Black and white, or greyscale

One of my favorite songs is from Everlast, it’s called “What It’s Like.” From the first moment I heard this song, it stuck with me … it speaks to me on some very deep levels. I’ll also be honest and say that this is perhaps the only song, other than “White Trash Beautiful,” that I know from Everlast as a solo artist. I wasn’t a fan of the group that launched him to stardom, House of Pain. I vaguely remember that he had some stress with Eminem, an artist I’m also not very familiar with. But with some artists, regardless of their selected style or medium, there is an ability to reach out from the confines of their image or style, an ability to touch people of all kinds and at all levels. With this song, I consider Everlast to be just such an artist.

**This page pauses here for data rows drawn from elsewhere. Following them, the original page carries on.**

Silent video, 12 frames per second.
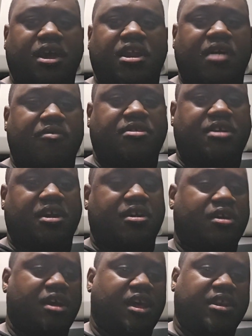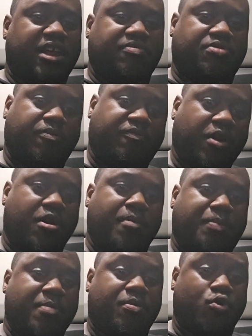and everything and let the very
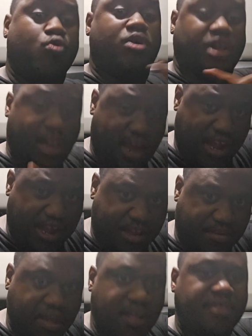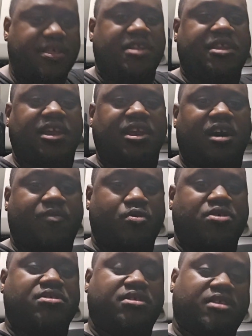people who claim that they love
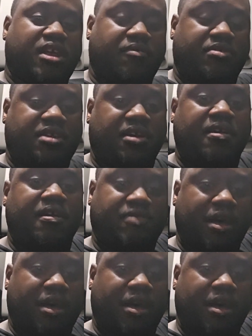you and everything,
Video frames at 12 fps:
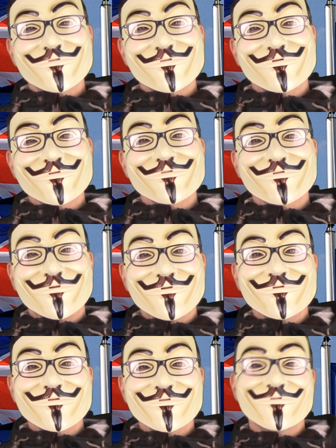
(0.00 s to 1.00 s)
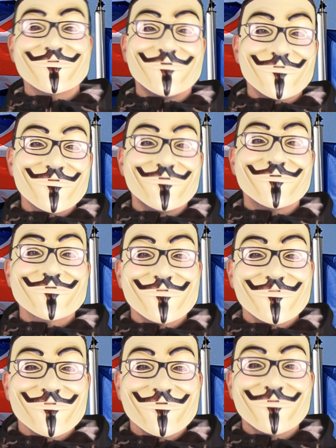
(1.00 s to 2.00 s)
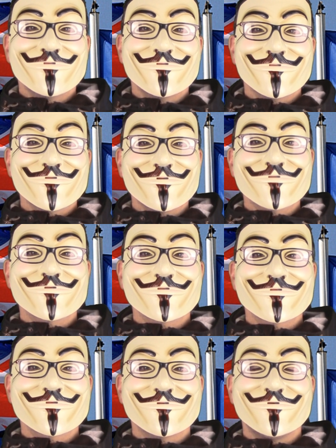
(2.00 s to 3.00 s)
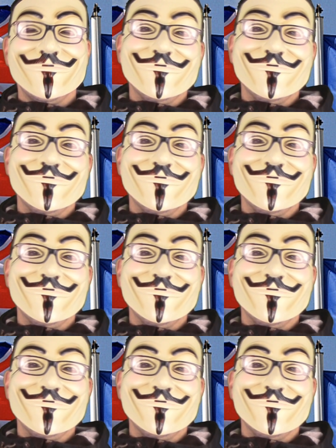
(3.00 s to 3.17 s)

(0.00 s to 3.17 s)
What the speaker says: tax money to unelected dictators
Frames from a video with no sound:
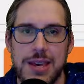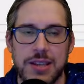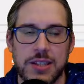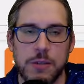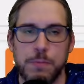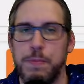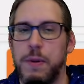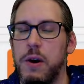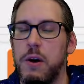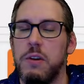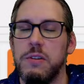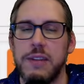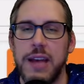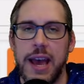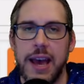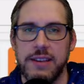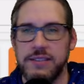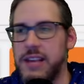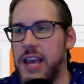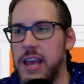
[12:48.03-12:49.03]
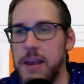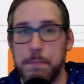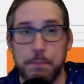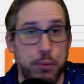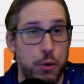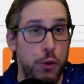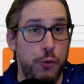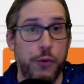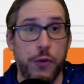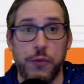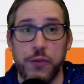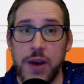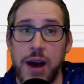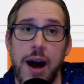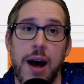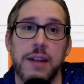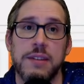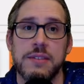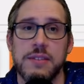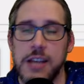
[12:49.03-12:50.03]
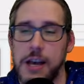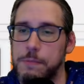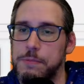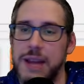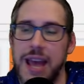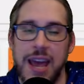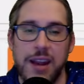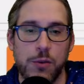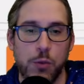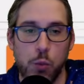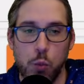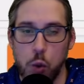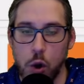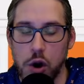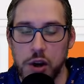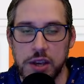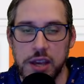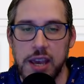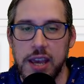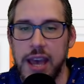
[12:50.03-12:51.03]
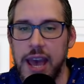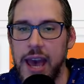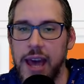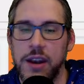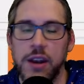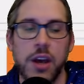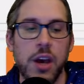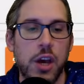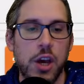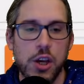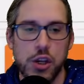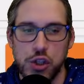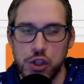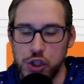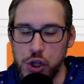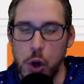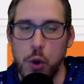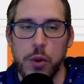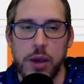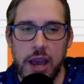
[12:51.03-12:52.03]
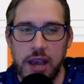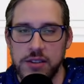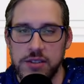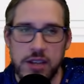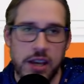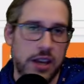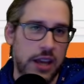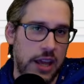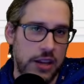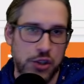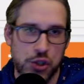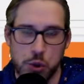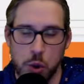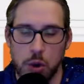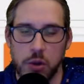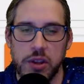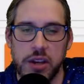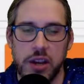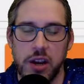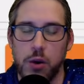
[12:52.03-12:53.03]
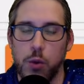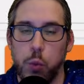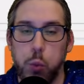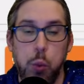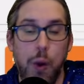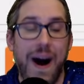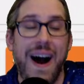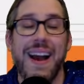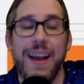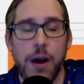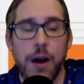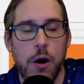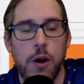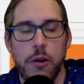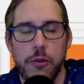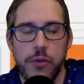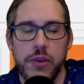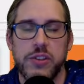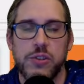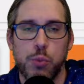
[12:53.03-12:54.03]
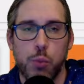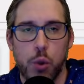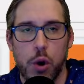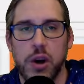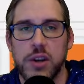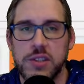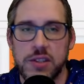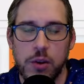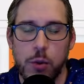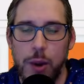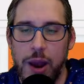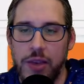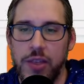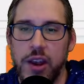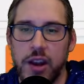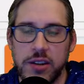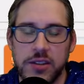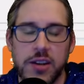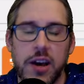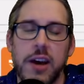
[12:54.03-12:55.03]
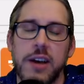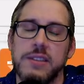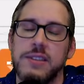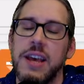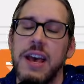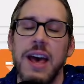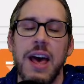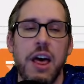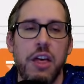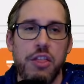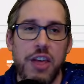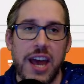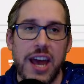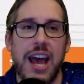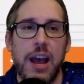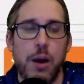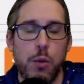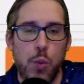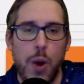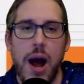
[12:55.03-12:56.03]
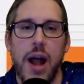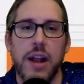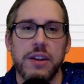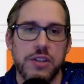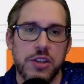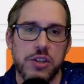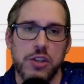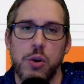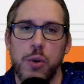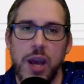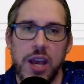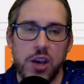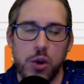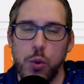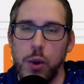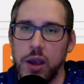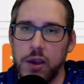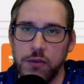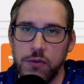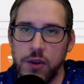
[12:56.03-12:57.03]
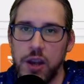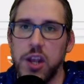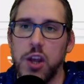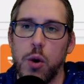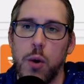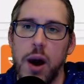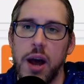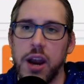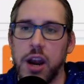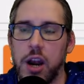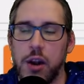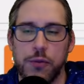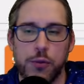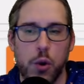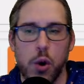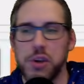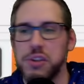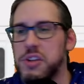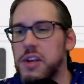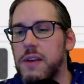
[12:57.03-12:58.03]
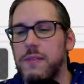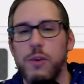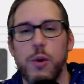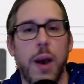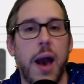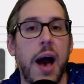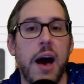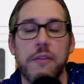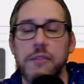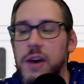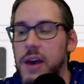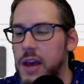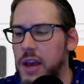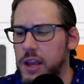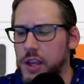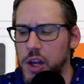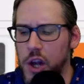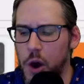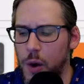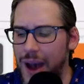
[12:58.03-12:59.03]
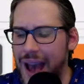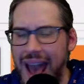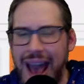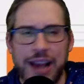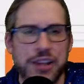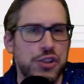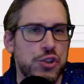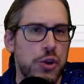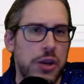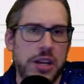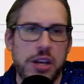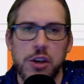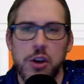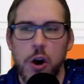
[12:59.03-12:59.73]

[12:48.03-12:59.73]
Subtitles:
build as a proof of concept and working and showcasing and shortly here why all of this works the way that it does, that I wanted to do a quick video on it. And of course, if you have, you know, extra ego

It’s this song that usually replays in the back of my mind while thinking about the deceptive nature of polarization. I’m not certain that polarization exists, except as a concept that represents the combination of our urge to judge quickly and inability to make firm judgements on the infirm foundation of greyness. This is part of the reason why I have long-since opted to not make judgements – preferring instead to estimate, as estimates are a whole lot easier to change and adapt when we find out we didn’t know the whole story to begin with.

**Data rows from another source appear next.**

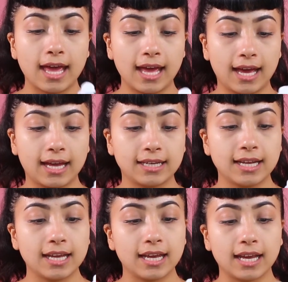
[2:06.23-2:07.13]
and
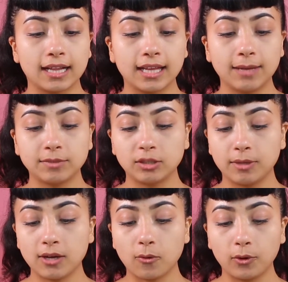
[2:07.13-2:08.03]
it claims to
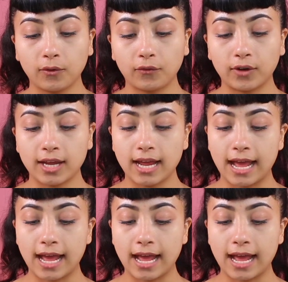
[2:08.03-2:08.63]
be oil-free,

Oddly enough, as I sat in a bakery this morning and conversed with the lady sitting across the table from me, “What It’s Like” is what was playing on the radio. Five minutes beforehand, she was standing outside, begging for money. I don’t give money to beggars, it’s a policy of mine based on the rise in popularity of pimps forcing people to beg in the streets. I do, however, give food to some beggars; and this one, based on how I observed other customers reacting to her as they walked into the bakery, I decided to invite to breakfast (not much more than a roll and some juice, as I didn’t have much money on me at the time, either). I didn’t know this woman, and I still do not know her story (I didn’t ask, and she didn’t volunteer to talk about it); and I am not banking on ever seeing her again. However it dawned on me as we parted paths today, that things are not always so clear-cut, so black-and-white as they might appear. What might she have gone through, to reach the point in her path where she now finds herself? What might she still have waiting for her, further along her way? Our universe, despite our conceptual limitations, is not black or white, it’s greyscale and ever-changing. It’s fluid. It’s not for us to build lasting judgements as we go along, we are at our best when we understand that the moments we live in (no matter how lofty they may be, for those other customers I observed in the bakery), are fleeting.